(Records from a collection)
=== Begin Enclosure ===
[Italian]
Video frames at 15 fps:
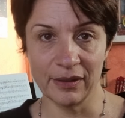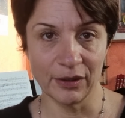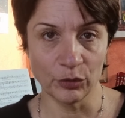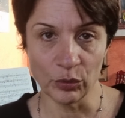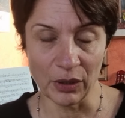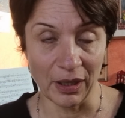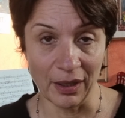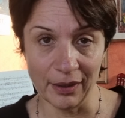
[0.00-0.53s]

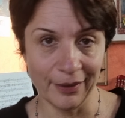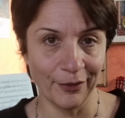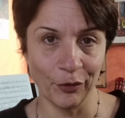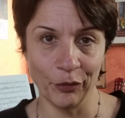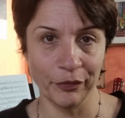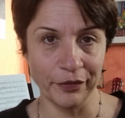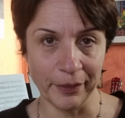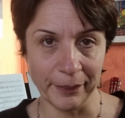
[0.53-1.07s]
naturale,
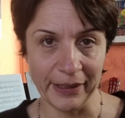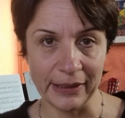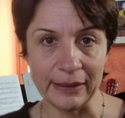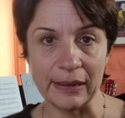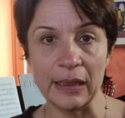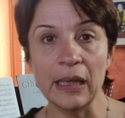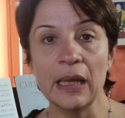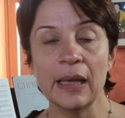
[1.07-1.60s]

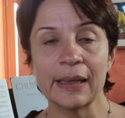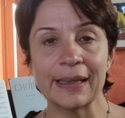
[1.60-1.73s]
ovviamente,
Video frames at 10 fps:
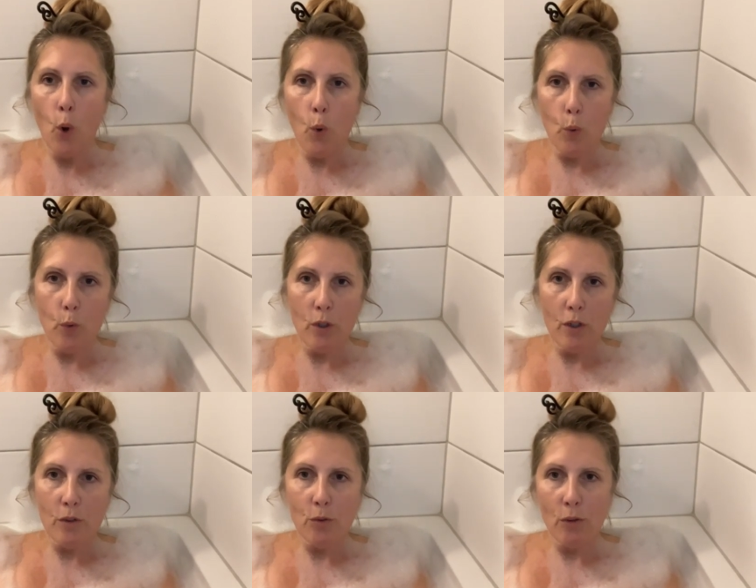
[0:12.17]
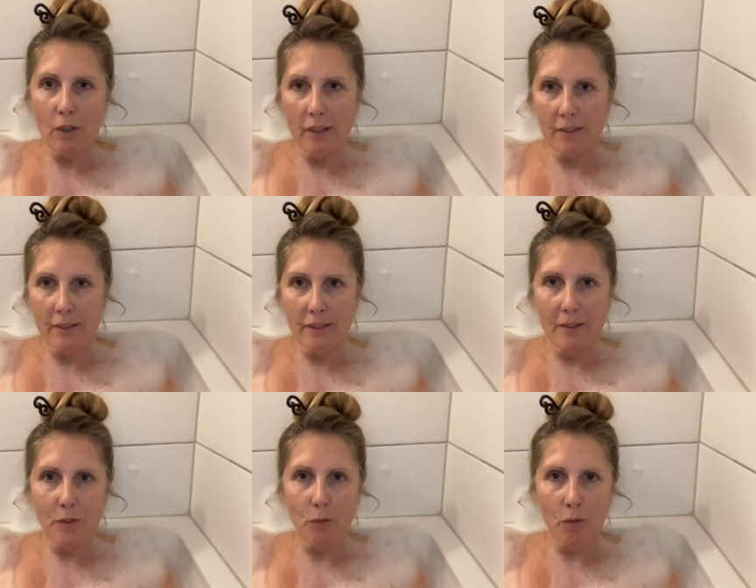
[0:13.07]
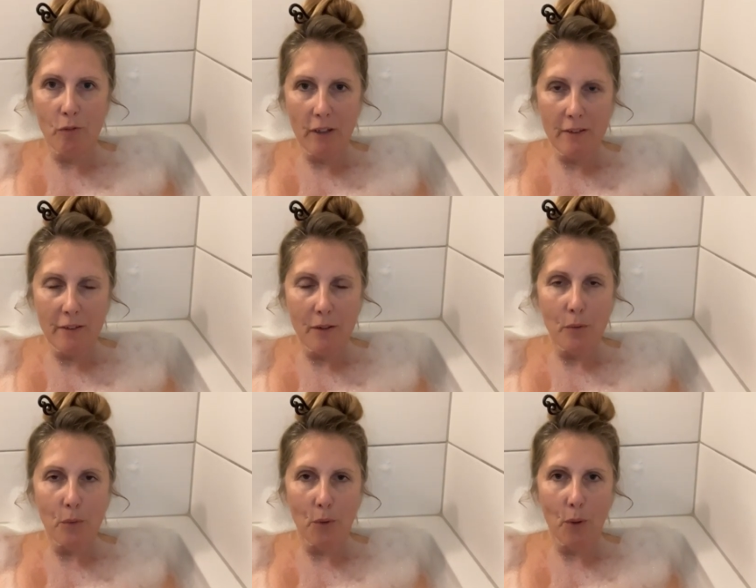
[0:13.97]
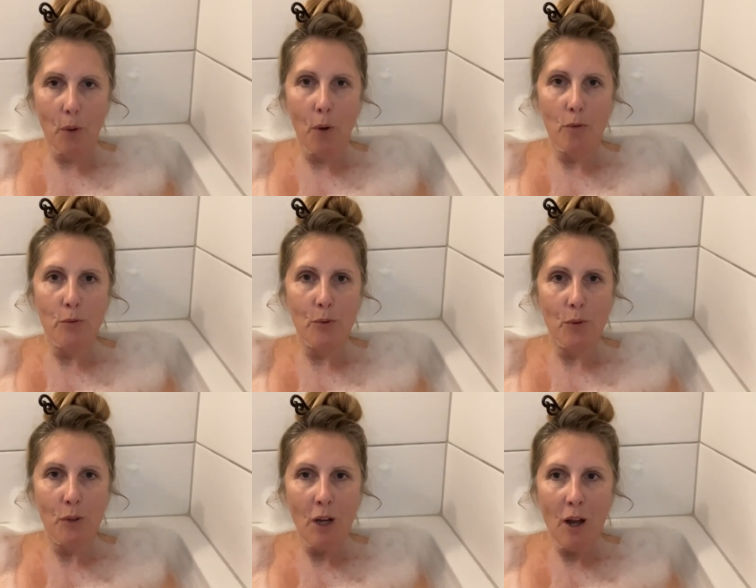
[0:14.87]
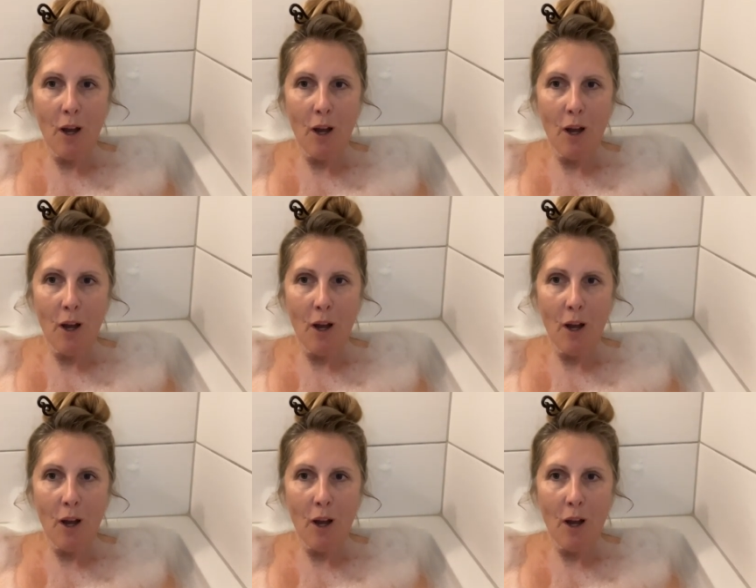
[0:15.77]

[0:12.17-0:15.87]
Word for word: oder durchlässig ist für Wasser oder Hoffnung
=== End Enclosure ===
What you need to do: Set down each of the records precisely, leaving any pictures behind.

Solution:
[Italian]
Video frames at 15 fps:
[0.00-0.53s]

[0.53-1.07s]
naturale,
[1.07-1.60s]

[1.60-1.73s]
ovviamente,
Video frames at 10 fps:
[0:12.17]
[0:13.07]
[0:13.97]
[0:14.87]
[0:15.77]

[0:12.17-0:15.87]
Word for word: oder durchlässig ist für Wasser oder Hoffnung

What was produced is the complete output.